Her mother goes to bed in the other room and my girlfriend starts to apologize for the night and say it
was a stupid idea from the beginning. I try and console her and tell her I didn’t mean to make things
awkward, but yes, I probably should not have come over.

We get along cordially until I tell her that I won’t be spending the night. Panic strikes her and the sky
starts falling.
“Why???”
“Because I am still sweaty, need to shower at my place and go to work in the morning.”
“So? Do that here.”
“No, the feeling isn’t the same. I’ve got to get up early and I don’t have fresh work clothes here so I’ll
feel off the entire day. I’d rather just go home and get less sleep.”
She reaches the level of anger where yelling – or whisper yelling, if it were to happen in this case – isn’t
of interest to her. Instead, she just goes straight to saying I don’t love her and that I’m a piece of shit for
not staying. She’s probably right on both accounts, but I can only acknowledge the latter.
I am a piece of shit. And I stink. I’m a stinky piece of shit. So I may as well go home and shower and just
be a regular piece of shit.
I say goodbye and head outside. Somehow, the temperature has dropped 20 degrees in the last hour. I
zip my coat up to the top, tuck my chin down like a pigeon, and start walking.

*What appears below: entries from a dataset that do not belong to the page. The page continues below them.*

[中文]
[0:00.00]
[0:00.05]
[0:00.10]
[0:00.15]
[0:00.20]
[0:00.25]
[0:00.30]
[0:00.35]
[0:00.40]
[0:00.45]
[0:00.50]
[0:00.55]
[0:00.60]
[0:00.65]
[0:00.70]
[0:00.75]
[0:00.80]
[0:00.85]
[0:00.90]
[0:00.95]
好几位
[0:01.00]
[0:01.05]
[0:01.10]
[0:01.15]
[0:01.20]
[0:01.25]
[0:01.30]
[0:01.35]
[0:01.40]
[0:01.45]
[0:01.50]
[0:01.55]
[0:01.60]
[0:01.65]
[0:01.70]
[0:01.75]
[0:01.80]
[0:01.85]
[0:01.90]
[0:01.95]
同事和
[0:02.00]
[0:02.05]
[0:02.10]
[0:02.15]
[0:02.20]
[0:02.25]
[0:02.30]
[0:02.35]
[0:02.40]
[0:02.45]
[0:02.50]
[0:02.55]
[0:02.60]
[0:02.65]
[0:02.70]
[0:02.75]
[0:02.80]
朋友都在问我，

I don’t have the money for a cab.
I walk the four blocks to an underground El station and wait for a train. It’s late, which means the trains
are on their one every twentyish minutes, schedule.

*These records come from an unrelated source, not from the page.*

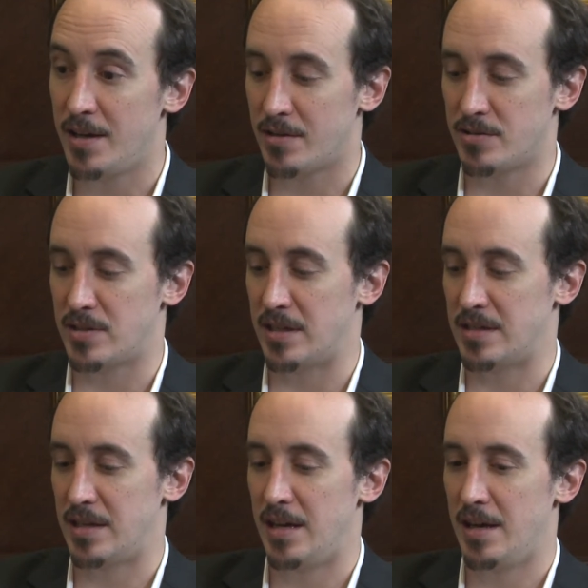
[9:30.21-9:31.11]

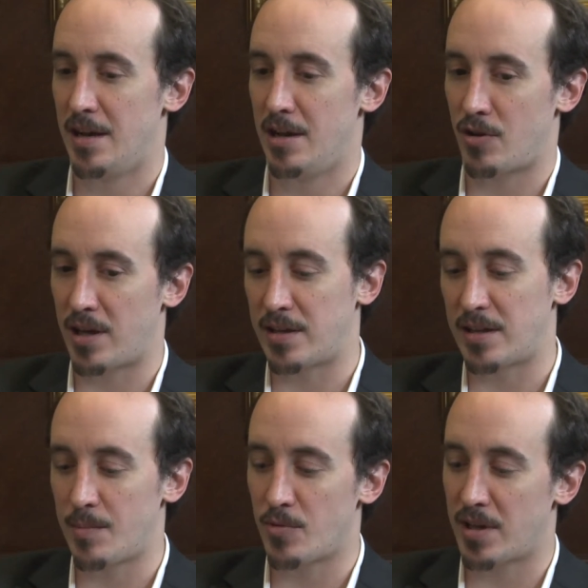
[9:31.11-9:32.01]
Entonces, lo que
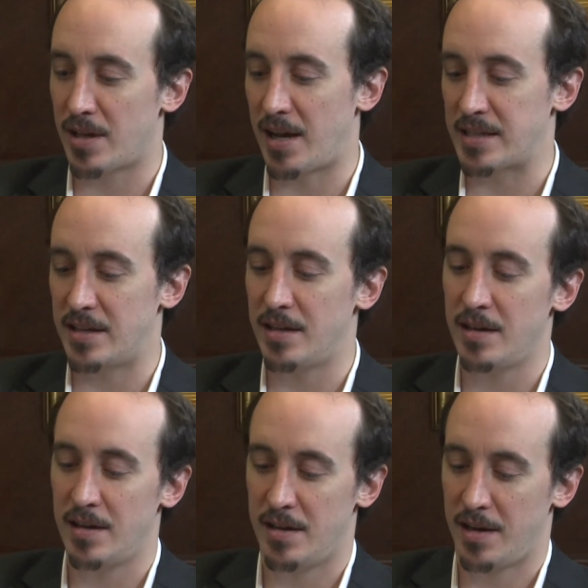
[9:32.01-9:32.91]
tratamos de hacer
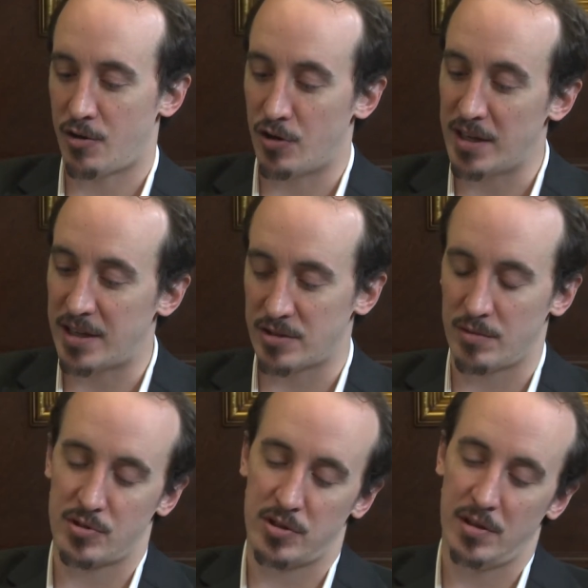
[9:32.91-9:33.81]
con esta
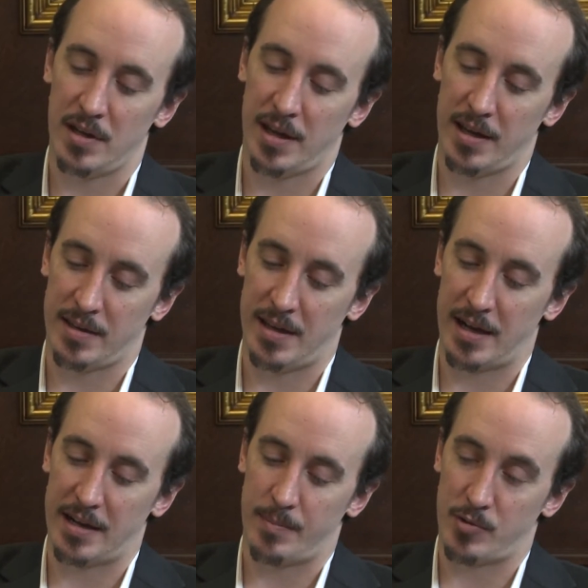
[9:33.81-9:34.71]
solución es darle la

With a lot of leniency on the “ish.”
I sit down with my back to a concrete support pole, my feet touching the blue warning line. Because I’m
a wild man, dammit.
Minutes pass and announcements are made. There is construction on this track causing a slight delay.

I close my eyes and throw on my headphones. I don’t have a penny on me so I’m not worried about
anyone trying to rob me. I start tapping my feet to the music and soon the taps become less and less
frequent. Less and less frequent. Less…and less…
The wind of the rushing train pushes my hair back and my eyes fire open. I wake to find myself lying on
the blue line, three inches away from where the train meets the edge.
I sit up and the door opens right in front of me.
A little luck, I think.
Groggily, I stand and hobble to an open seat in the car, grimacing with each right step. I sit and check my
phone. Five hours before I have to be back in to work.
I guess I really don’t NEED to take a shower tonight.